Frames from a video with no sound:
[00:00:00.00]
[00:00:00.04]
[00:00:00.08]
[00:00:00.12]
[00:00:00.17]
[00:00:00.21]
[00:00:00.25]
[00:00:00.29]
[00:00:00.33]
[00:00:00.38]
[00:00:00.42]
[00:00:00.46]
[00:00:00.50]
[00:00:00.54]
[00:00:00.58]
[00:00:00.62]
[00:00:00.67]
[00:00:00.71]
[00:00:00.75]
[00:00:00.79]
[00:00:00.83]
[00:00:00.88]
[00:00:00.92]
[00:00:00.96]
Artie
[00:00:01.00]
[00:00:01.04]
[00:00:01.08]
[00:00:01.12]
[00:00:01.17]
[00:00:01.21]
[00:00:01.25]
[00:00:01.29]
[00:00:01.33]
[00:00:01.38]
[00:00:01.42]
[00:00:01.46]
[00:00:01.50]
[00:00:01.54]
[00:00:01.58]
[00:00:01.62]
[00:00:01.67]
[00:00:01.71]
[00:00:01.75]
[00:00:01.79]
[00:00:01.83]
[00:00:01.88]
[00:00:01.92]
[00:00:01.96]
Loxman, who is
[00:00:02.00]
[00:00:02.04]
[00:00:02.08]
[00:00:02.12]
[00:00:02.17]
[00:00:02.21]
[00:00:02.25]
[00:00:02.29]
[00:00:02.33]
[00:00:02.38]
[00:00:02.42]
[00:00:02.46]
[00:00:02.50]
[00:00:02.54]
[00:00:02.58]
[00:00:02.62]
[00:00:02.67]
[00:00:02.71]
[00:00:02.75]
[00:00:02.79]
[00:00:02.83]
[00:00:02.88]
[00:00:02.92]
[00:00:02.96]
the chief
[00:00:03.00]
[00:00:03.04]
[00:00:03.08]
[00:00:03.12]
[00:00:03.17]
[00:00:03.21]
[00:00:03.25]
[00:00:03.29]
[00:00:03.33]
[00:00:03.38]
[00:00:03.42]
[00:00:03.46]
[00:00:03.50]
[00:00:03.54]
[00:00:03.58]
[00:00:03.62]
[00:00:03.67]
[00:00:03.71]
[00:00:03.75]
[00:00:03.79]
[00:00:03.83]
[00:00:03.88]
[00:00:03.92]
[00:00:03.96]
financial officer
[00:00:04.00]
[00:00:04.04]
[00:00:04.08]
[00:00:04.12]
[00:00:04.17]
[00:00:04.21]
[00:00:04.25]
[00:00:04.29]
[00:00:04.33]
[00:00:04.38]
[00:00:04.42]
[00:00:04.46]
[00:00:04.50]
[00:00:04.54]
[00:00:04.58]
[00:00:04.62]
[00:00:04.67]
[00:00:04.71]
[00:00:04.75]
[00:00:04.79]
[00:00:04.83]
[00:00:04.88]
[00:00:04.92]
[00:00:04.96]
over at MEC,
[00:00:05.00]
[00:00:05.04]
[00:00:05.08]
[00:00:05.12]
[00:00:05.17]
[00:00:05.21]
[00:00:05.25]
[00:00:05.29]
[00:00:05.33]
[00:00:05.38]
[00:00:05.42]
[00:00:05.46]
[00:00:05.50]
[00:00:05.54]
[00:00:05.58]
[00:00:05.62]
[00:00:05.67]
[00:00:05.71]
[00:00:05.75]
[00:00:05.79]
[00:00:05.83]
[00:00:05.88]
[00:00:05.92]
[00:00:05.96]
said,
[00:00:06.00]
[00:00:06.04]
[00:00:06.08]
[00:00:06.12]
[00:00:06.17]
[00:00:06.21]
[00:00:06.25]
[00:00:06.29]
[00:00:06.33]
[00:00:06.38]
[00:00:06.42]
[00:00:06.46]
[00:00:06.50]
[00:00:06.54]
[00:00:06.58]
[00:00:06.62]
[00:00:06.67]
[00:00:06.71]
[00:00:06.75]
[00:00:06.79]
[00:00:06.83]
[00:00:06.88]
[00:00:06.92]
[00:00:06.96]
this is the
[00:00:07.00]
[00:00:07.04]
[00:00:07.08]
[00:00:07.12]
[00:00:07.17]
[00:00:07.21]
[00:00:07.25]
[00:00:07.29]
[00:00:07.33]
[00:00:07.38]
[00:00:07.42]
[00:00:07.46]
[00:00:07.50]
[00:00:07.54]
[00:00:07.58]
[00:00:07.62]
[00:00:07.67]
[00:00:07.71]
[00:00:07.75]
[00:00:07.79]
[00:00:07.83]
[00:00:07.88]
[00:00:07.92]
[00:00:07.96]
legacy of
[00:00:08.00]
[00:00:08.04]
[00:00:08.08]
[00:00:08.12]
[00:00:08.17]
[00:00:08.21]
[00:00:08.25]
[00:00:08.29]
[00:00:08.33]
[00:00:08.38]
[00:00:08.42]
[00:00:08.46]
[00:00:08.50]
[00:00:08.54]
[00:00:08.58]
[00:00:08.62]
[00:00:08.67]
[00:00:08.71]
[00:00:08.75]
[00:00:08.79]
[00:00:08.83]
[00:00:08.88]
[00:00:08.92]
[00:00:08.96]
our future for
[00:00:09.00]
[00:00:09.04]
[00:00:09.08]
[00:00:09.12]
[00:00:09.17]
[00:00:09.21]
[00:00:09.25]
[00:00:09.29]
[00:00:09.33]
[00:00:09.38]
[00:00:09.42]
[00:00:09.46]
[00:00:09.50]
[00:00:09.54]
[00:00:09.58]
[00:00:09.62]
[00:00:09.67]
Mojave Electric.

## PROBLEM STATEMENT:
Stop after the line containing "[00:00:05.08]": print exactly the lines from the start of the entries above up to it, that line included.

## YOUR RESPONSE:
Frames from a video with no sound:
[00:00:00.00]
[00:00:00.04]
[00:00:00.08]
[00:00:00.12]
[00:00:00.17]
[00:00:00.21]
[00:00:00.25]
[00:00:00.29]
[00:00:00.33]
[00:00:00.38]
[00:00:00.42]
[00:00:00.46]
[00:00:00.50]
[00:00:00.54]
[00:00:00.58]
[00:00:00.62]
[00:00:00.67]
[00:00:00.71]
[00:00:00.75]
[00:00:00.79]
[00:00:00.83]
[00:00:00.88]
[00:00:00.92]
[00:00:00.96]
Artie
[00:00:01.00]
[00:00:01.04]
[00:00:01.08]
[00:00:01.12]
[00:00:01.17]
[00:00:01.21]
[00:00:01.25]
[00:00:01.29]
[00:00:01.33]
[00:00:01.38]
[00:00:01.42]
[00:00:01.46]
[00:00:01.50]
[00:00:01.54]
[00:00:01.58]
[00:00:01.62]
[00:00:01.67]
[00:00:01.71]
[00:00:01.75]
[00:00:01.79]
[00:00:01.83]
[00:00:01.88]
[00:00:01.92]
[00:00:01.96]
Loxman, who is
[00:00:02.00]
[00:00:02.04]
[00:00:02.08]
[00:00:02.12]
[00:00:02.17]
[00:00:02.21]
[00:00:02.25]
[00:00:02.29]
[00:00:02.33]
[00:00:02.38]
[00:00:02.42]
[00:00:02.46]
[00:00:02.50]
[00:00:02.54]
[00:00:02.58]
[00:00:02.62]
[00:00:02.67]
[00:00:02.71]
[00:00:02.75]
[00:00:02.79]
[00:00:02.83]
[00:00:02.88]
[00:00:02.92]
[00:00:02.96]
the chief
[00:00:03.00]
[00:00:03.04]
[00:00:03.08]
[00:00:03.12]
[00:00:03.17]
[00:00:03.21]
[00:00:03.25]
[00:00:03.29]
[00:00:03.33]
[00:00:03.38]
[00:00:03.42]
[00:00:03.46]
[00:00:03.50]
[00:00:03.54]
[00:00:03.58]
[00:00:03.62]
[00:00:03.67]
[00:00:03.71]
[00:00:03.75]
[00:00:03.79]
[00:00:03.83]
[00:00:03.88]
[00:00:03.92]
[00:00:03.96]
financial officer
[00:00:04.00]
[00:00:04.04]
[00:00:04.08]
[00:00:04.12]
[00:00:04.17]
[00:00:04.21]
[00:00:04.25]
[00:00:04.29]
[00:00:04.33]
[00:00:04.38]
[00:00:04.42]
[00:00:04.46]
[00:00:04.50]
[00:00:04.54]
[00:00:04.58]
[00:00:04.62]
[00:00:04.67]
[00:00:04.71]
[00:00:04.75]
[00:00:04.79]
[00:00:04.83]
[00:00:04.88]
[00:00:04.92]
[00:00:04.96]
over at MEC,
[00:00:05.00]
[00:00:05.04]
[00:00:05.08]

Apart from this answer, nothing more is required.